▶ [GIVEN RECORDS]:
+++

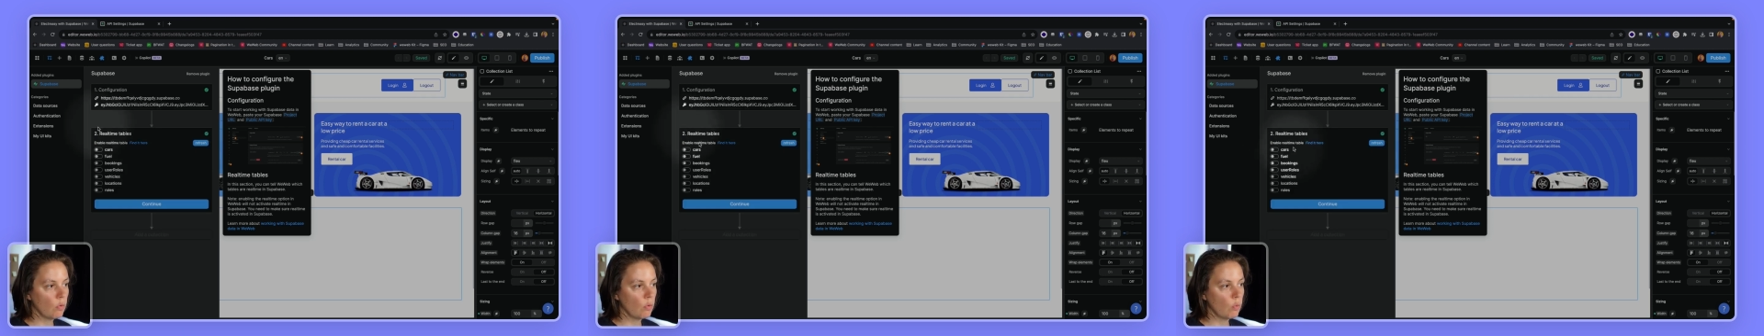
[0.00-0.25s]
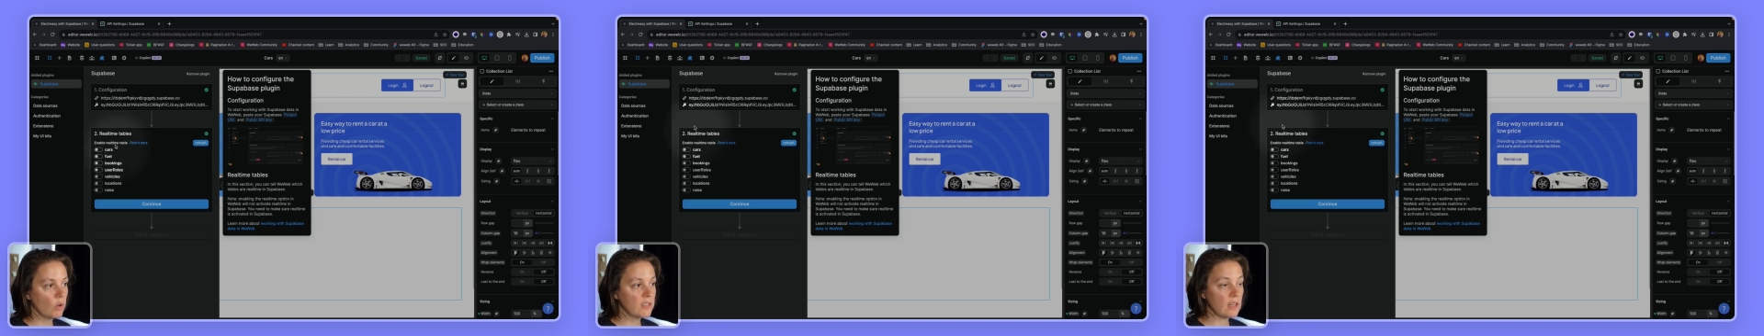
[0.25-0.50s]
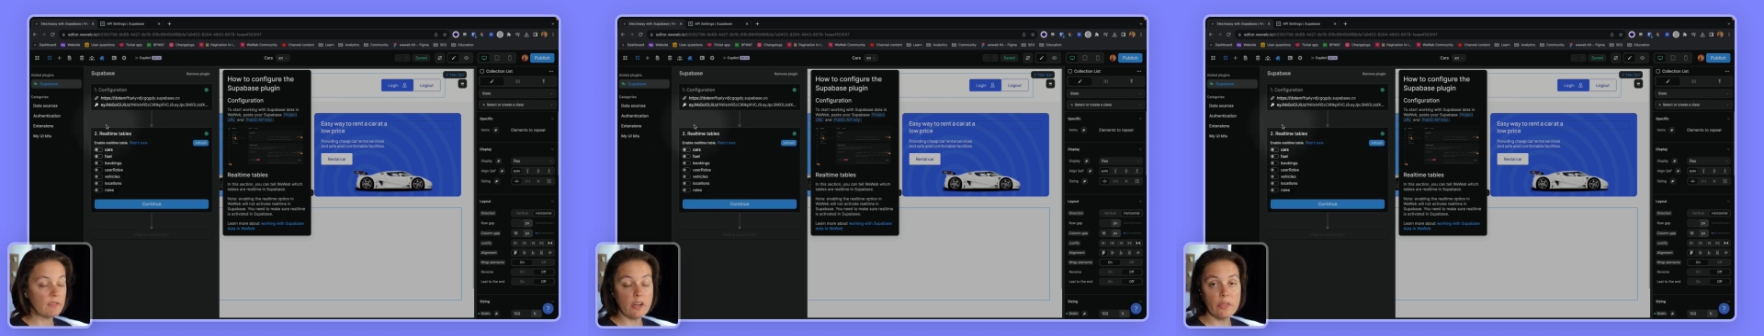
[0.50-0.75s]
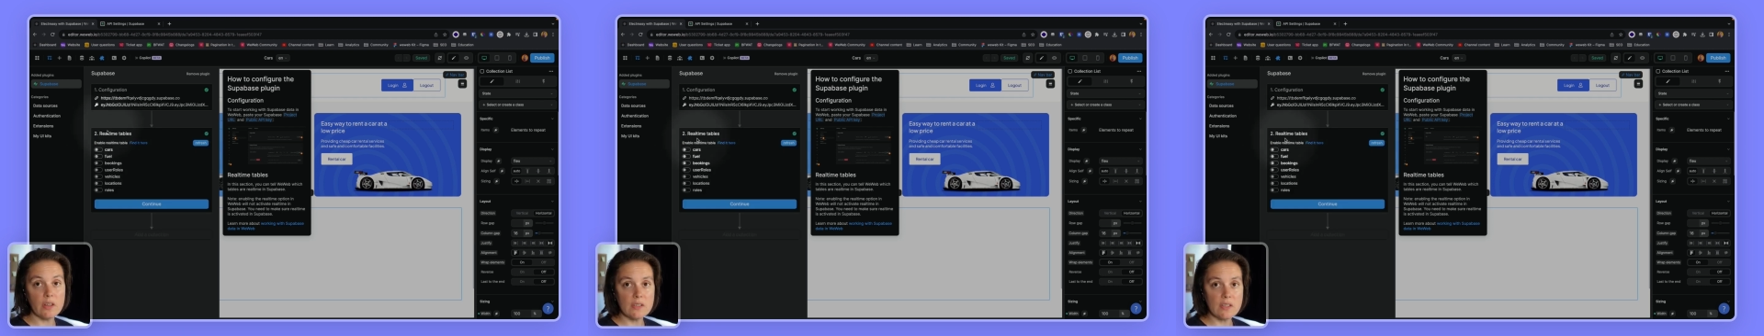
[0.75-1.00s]
Once I've
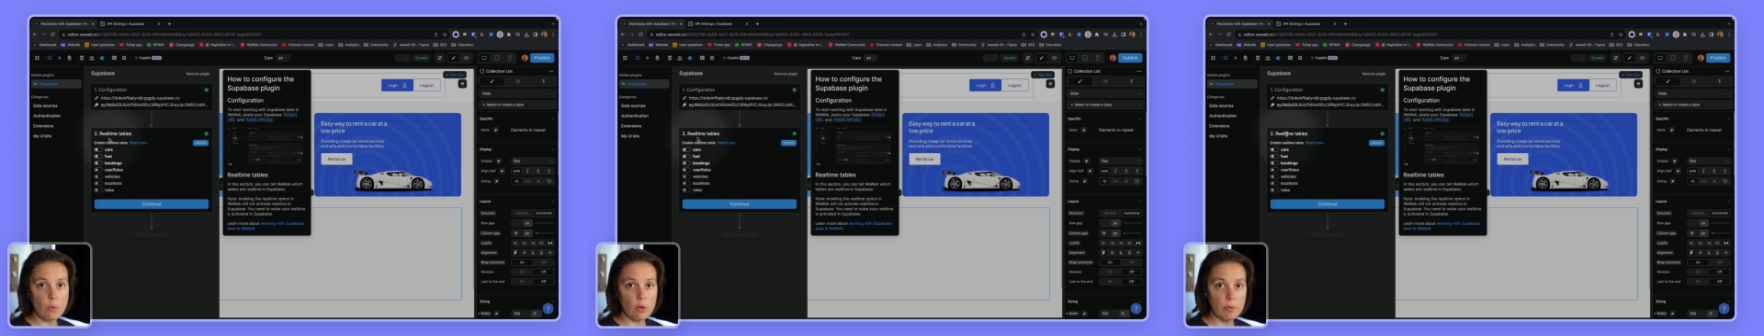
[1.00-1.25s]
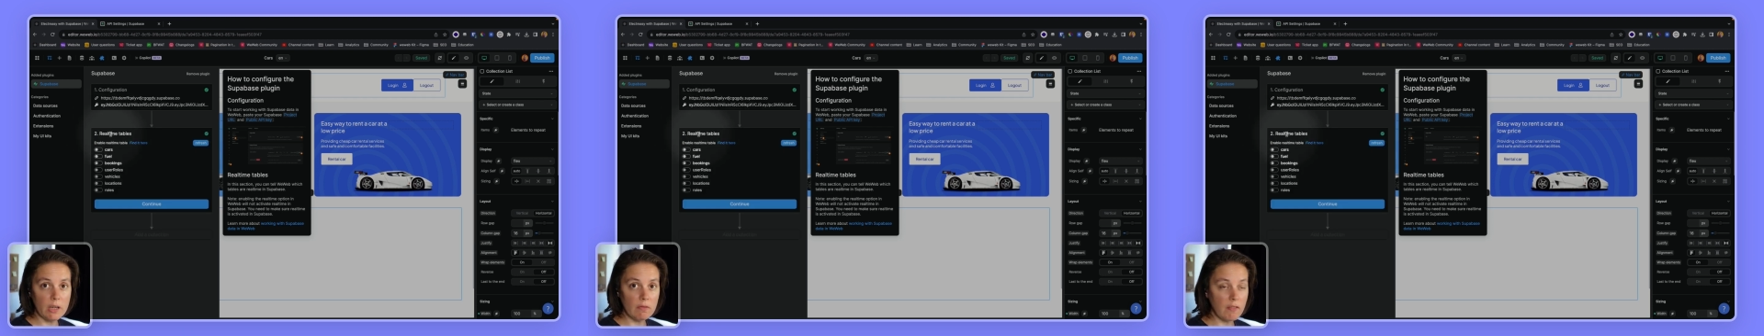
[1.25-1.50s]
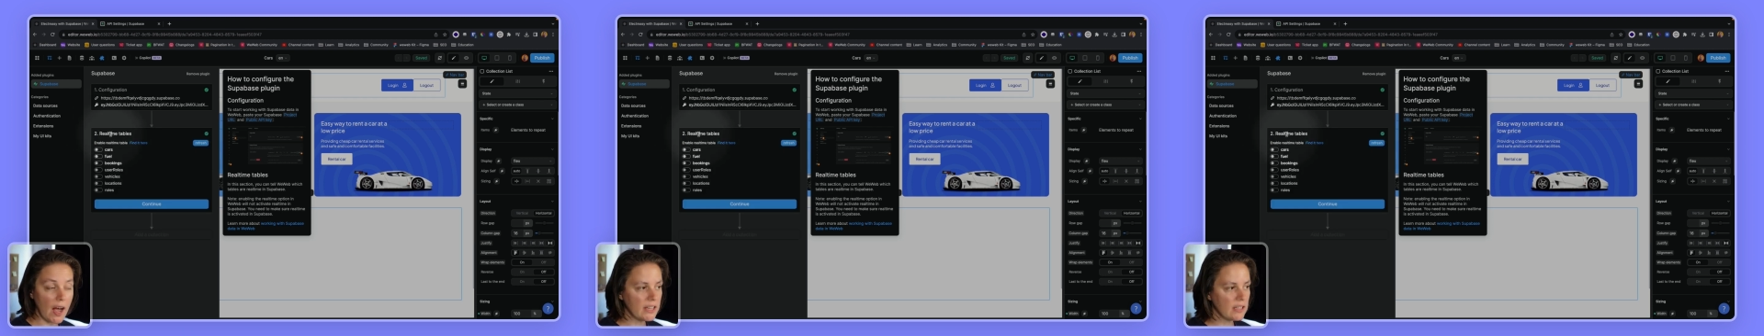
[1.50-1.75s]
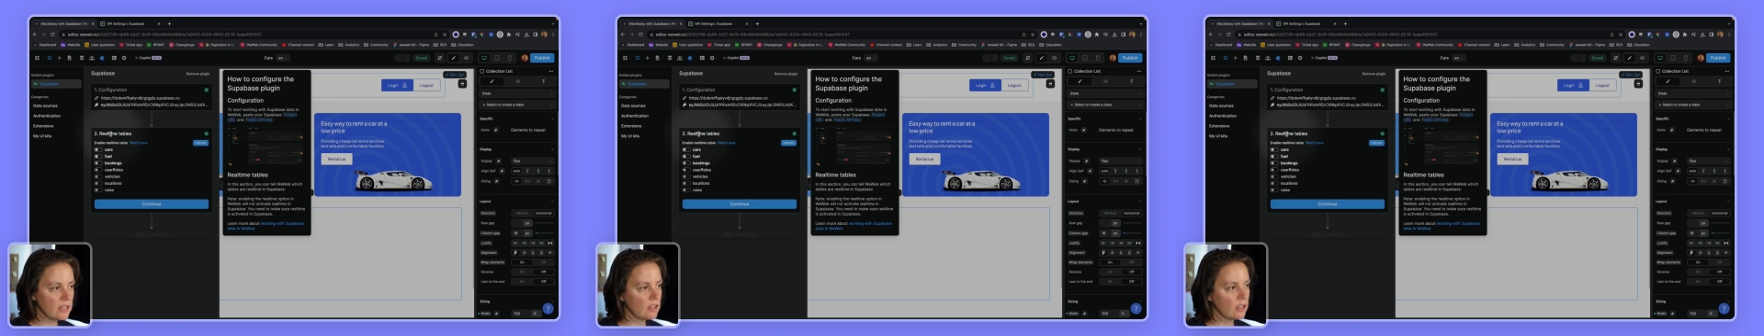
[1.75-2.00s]
done this, I will be
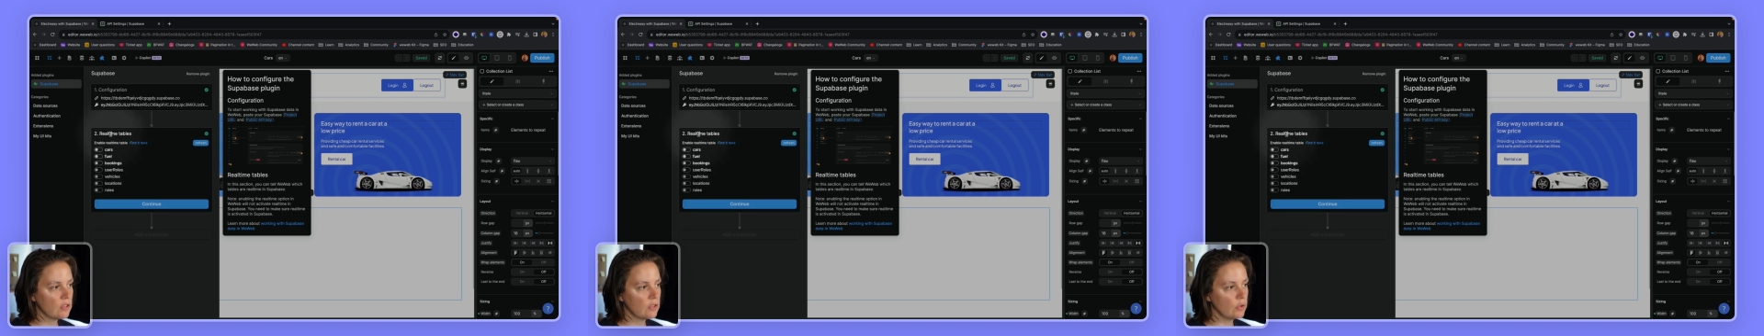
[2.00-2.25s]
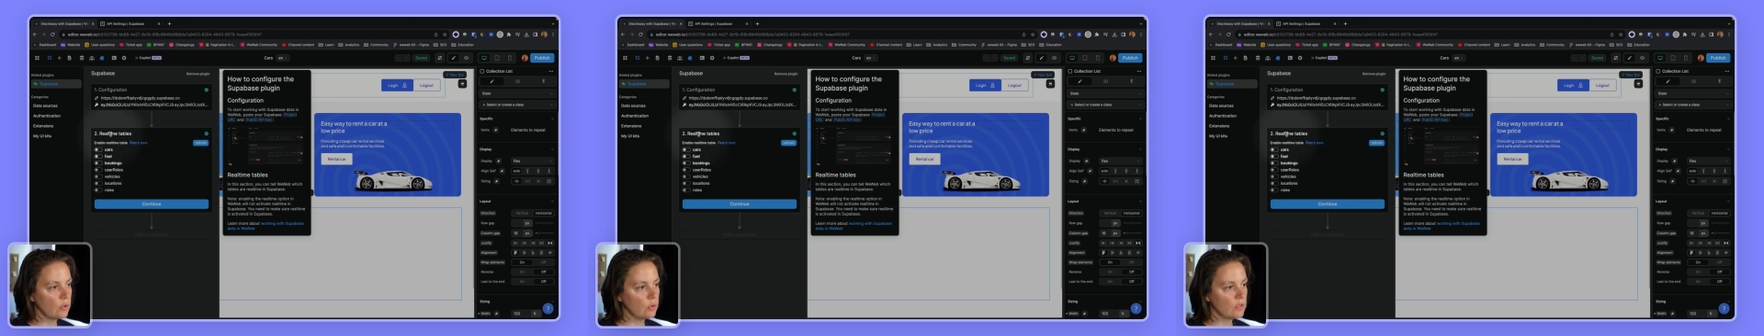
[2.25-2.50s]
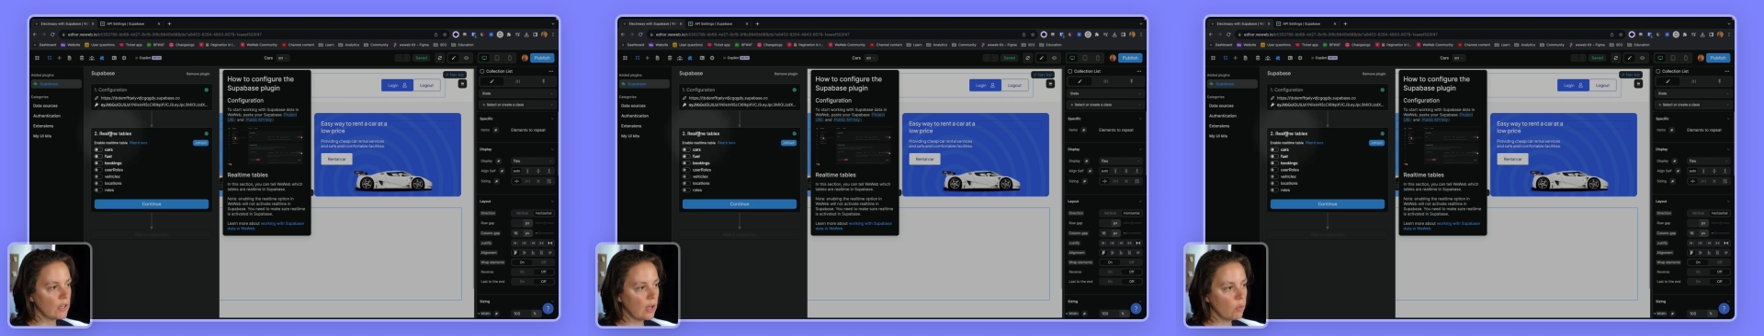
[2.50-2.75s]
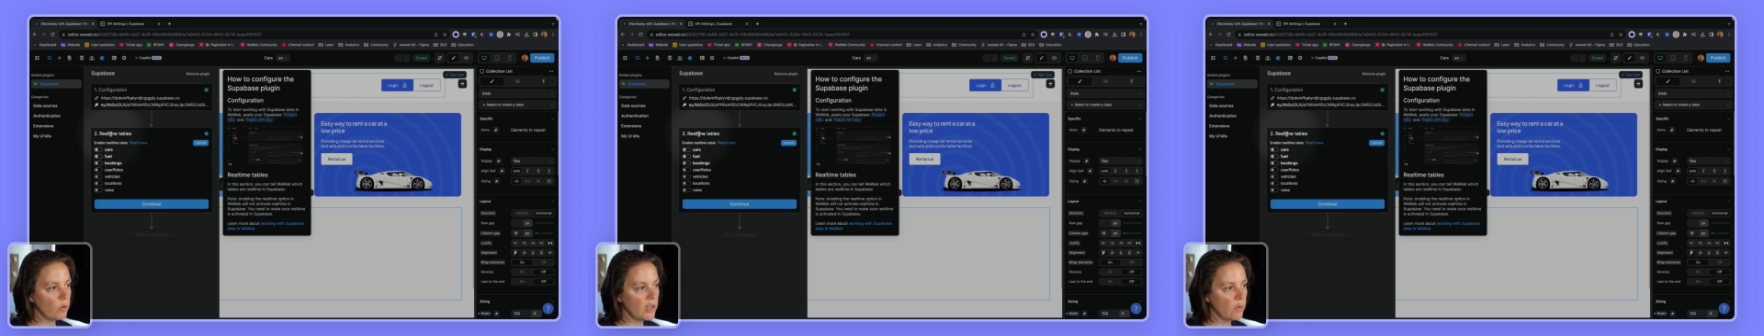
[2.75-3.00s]
invited to
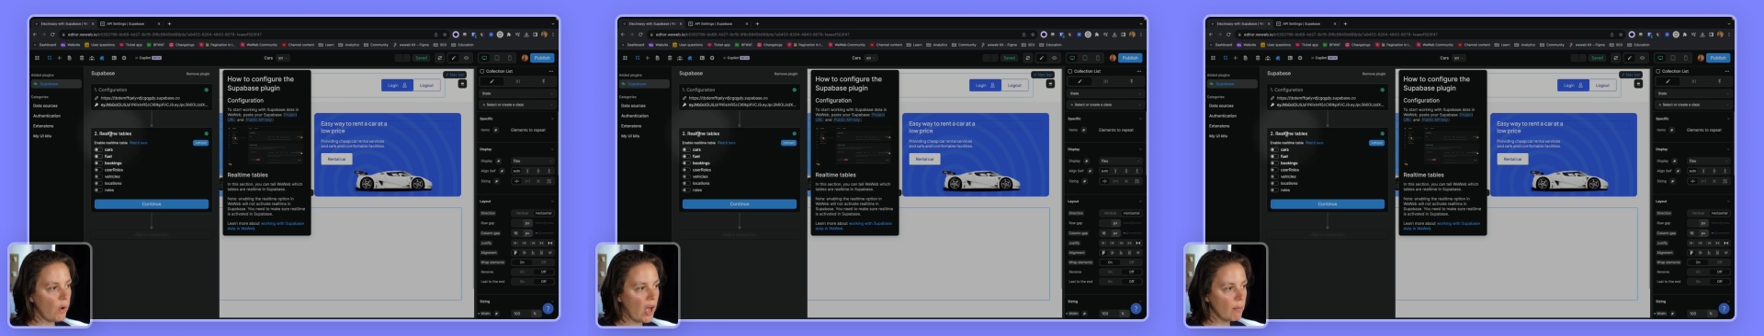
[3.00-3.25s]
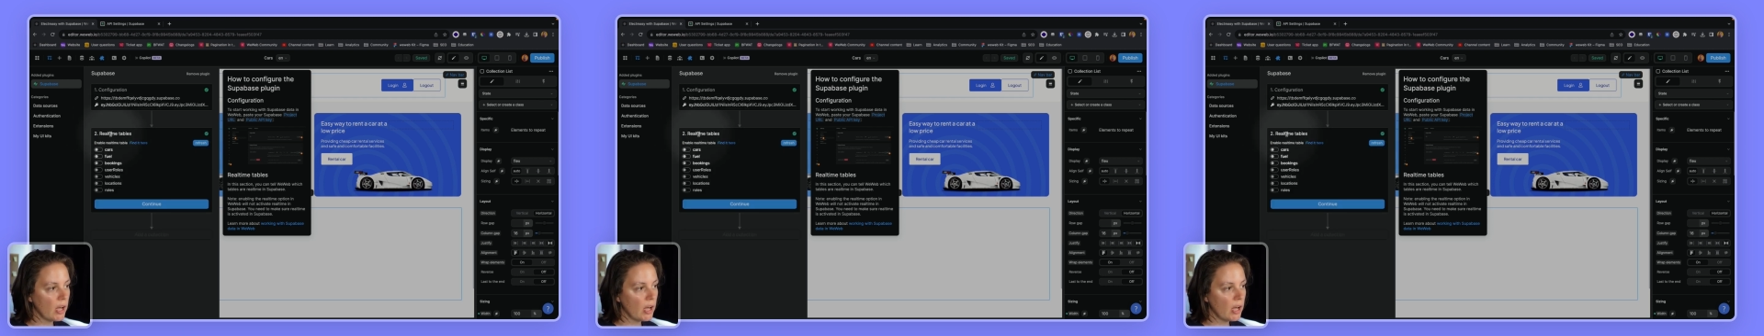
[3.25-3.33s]
tell WeWeb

+++

▶ [TASK INSTRUCTIONS]: Starting with the line that contains "[1.00-1.25s]", print every remaining line of the records above, exactly as it stands. Do not print the pictures.

▶ [TASK ANSWER]:
[1.00-1.25s]
[1.25-1.50s]
[1.50-1.75s]
[1.75-2.00s]
done this, I will be
[2.00-2.25s]
[2.25-2.50s]
[2.50-2.75s]
[2.75-3.00s]
invited to
[3.00-3.25s]
[3.25-3.33s]
tell WeWeb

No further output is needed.